Sammy Thomas

Table of Contents

Setting up Bluesky PDS

I recently decided to setup a Bluesky account and of course wanted to play around with hosting your own data. Mainly because it's cool that you can :)

The official instructions for how to do this are here: https://atproto.com/guides/self-hosting. They are good, but assume that you are using Ubuntu and not already using Caddy. In my case, I'm running Fedora on my server and am using Caddy already to manage my website. Fortunately, it is not too hard to modify their installation scripts to work on other operating systems and you can easily modify your Caddy config to support the Bluesky PDS.

I thought that I couldn't be the only one in this situation, so decided to record what I did in case it can speed up the process for somebody else.

I've posted a modified version of their script here, which you may be able to just use. The rest of this post describes how I modified the original scripts, and may be useful if my versions don't just work.
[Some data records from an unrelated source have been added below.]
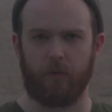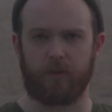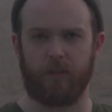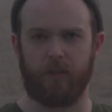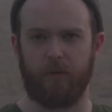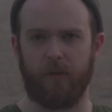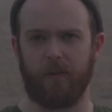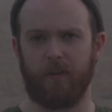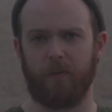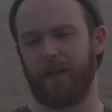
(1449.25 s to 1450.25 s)
So
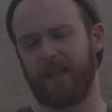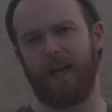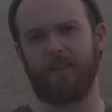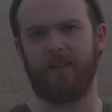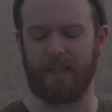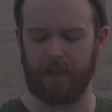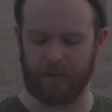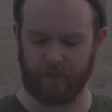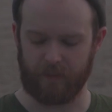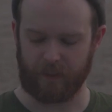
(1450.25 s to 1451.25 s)
when I got to the
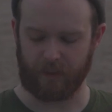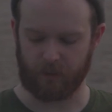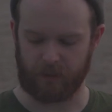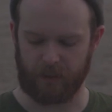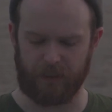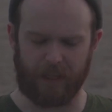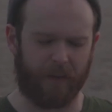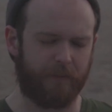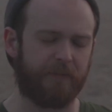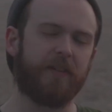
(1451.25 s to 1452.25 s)
ending of the DLC,
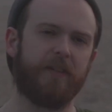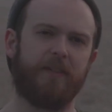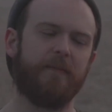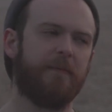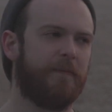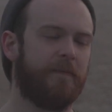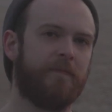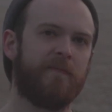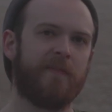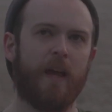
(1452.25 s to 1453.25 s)
I've
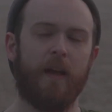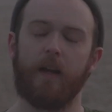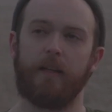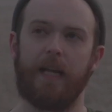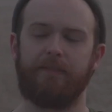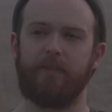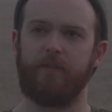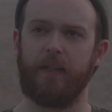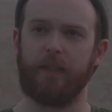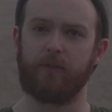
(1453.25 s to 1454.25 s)
never
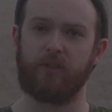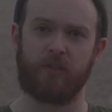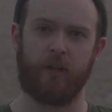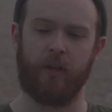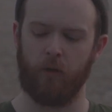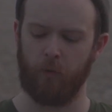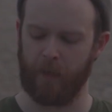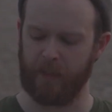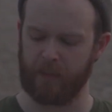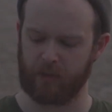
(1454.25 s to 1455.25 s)
felt so
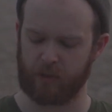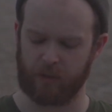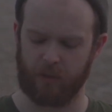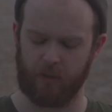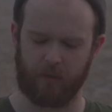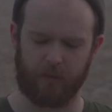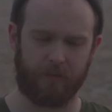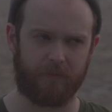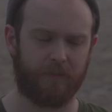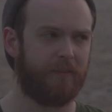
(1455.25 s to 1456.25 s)
much.
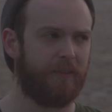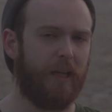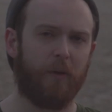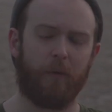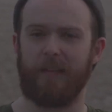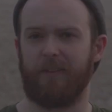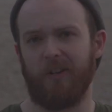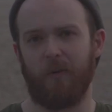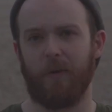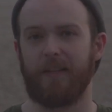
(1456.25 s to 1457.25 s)
I don't
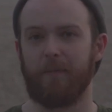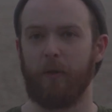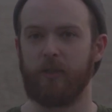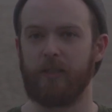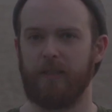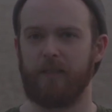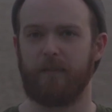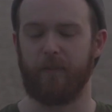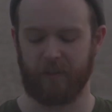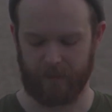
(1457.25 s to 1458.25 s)
know what the emotion is
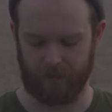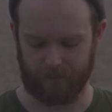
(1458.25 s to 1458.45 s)
for it.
Modifying the original setup script

The installer.sh script does the work of installing and configuring everything. I started by ripping out all of the bits that dealt with checking the operating systems and installing dependencies through apt.

This means that you will be responsible for installing the following dependencies: 

ca-certificates
curl
gnupg
jq
lsb-release
openssl
sqlite3
xxd

And installing and setting up docker. I simply following the Docker installation instructions for my operating system here. These are the required Docker packages: 

containerd.io
docker-ce
docker-ce-cli
docker-compose-plugin

If you want to use their Caddy configuration, that should be all that you need to do. Just run the script.
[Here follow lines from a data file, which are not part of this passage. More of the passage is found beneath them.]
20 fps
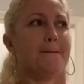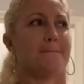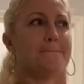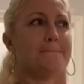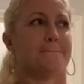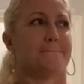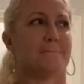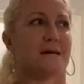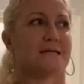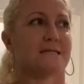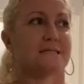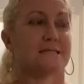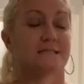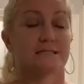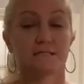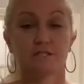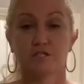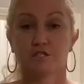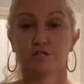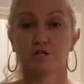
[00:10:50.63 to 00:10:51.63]
My
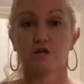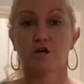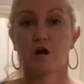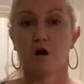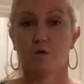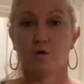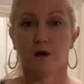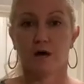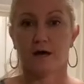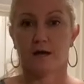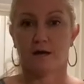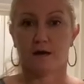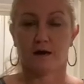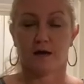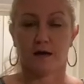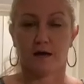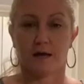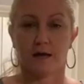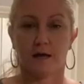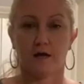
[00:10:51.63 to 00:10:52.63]
sister Noah and
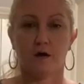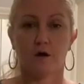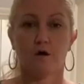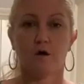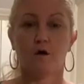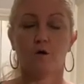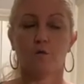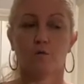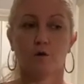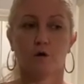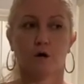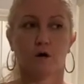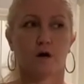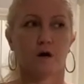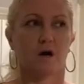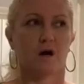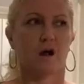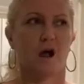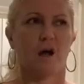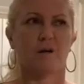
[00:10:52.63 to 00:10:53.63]
I
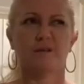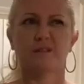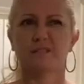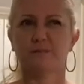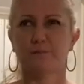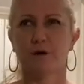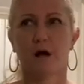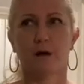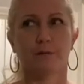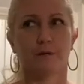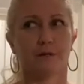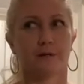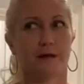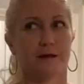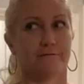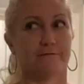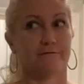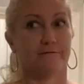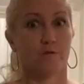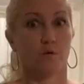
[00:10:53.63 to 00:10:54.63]
was probably like
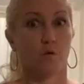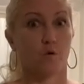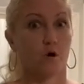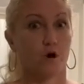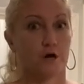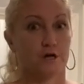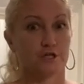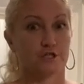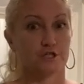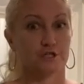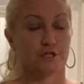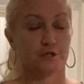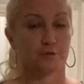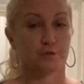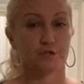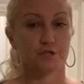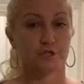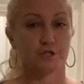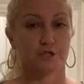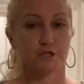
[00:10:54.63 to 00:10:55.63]
4 and she
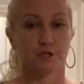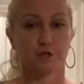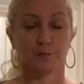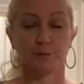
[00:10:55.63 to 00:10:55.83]
was 2.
Rolling your own Caddy configuration

Changing the docker compose configuration

If you want to roll your own Caddy configuration, then you have to do a few more things. I ripped out the Caddy configuration section from the installation script and then ran it.

Then have to modify the /pds/compose.yaml script to not start a Caddy service for us. Restart the pds service (which manages starting the Docker container) and that should be it for running the pds server locally. 

sudo systemctl restart pds

Updating your Caddyfile

I already had a Caddyfile configuring my website. Configuring it to work with the bluesky pds was the trickiest bit to figure out, but turned out to be pretty simple in the end.

My Caddy configuration for the main part of my website looked like this: 

sgt-pl.com {
    handle {
        # set the root of where we are serving files from
        root * /var/www/html

        # Enable the static file server.
        file_server
    }
}

I had to add a handle block that directs /xrpc requests to the local server running in the Docker container. The resulting configuration looks like this: 

sgt-pl.com {
    # setup xrpc to point to the bluesky pds server running on port 3000
    handle /xrpc/* {
        reverse_proxy http://localhost:3000
    }

    handle {
        # set the root of where we are serving files from
        root * /var/www/html

        # Enable the static file server.
        file_server
    }
}

This just instructs caddy to redirect all sgt-pl.com/xrpc/* requests to the Docker container. If you want to use your domain as your handle, you can also add this block to your website configuration: 

handle /.well-known/atproto-did {
    respond "<your_did>"
}

Your did is discoverable with sudo pdsadmin account list.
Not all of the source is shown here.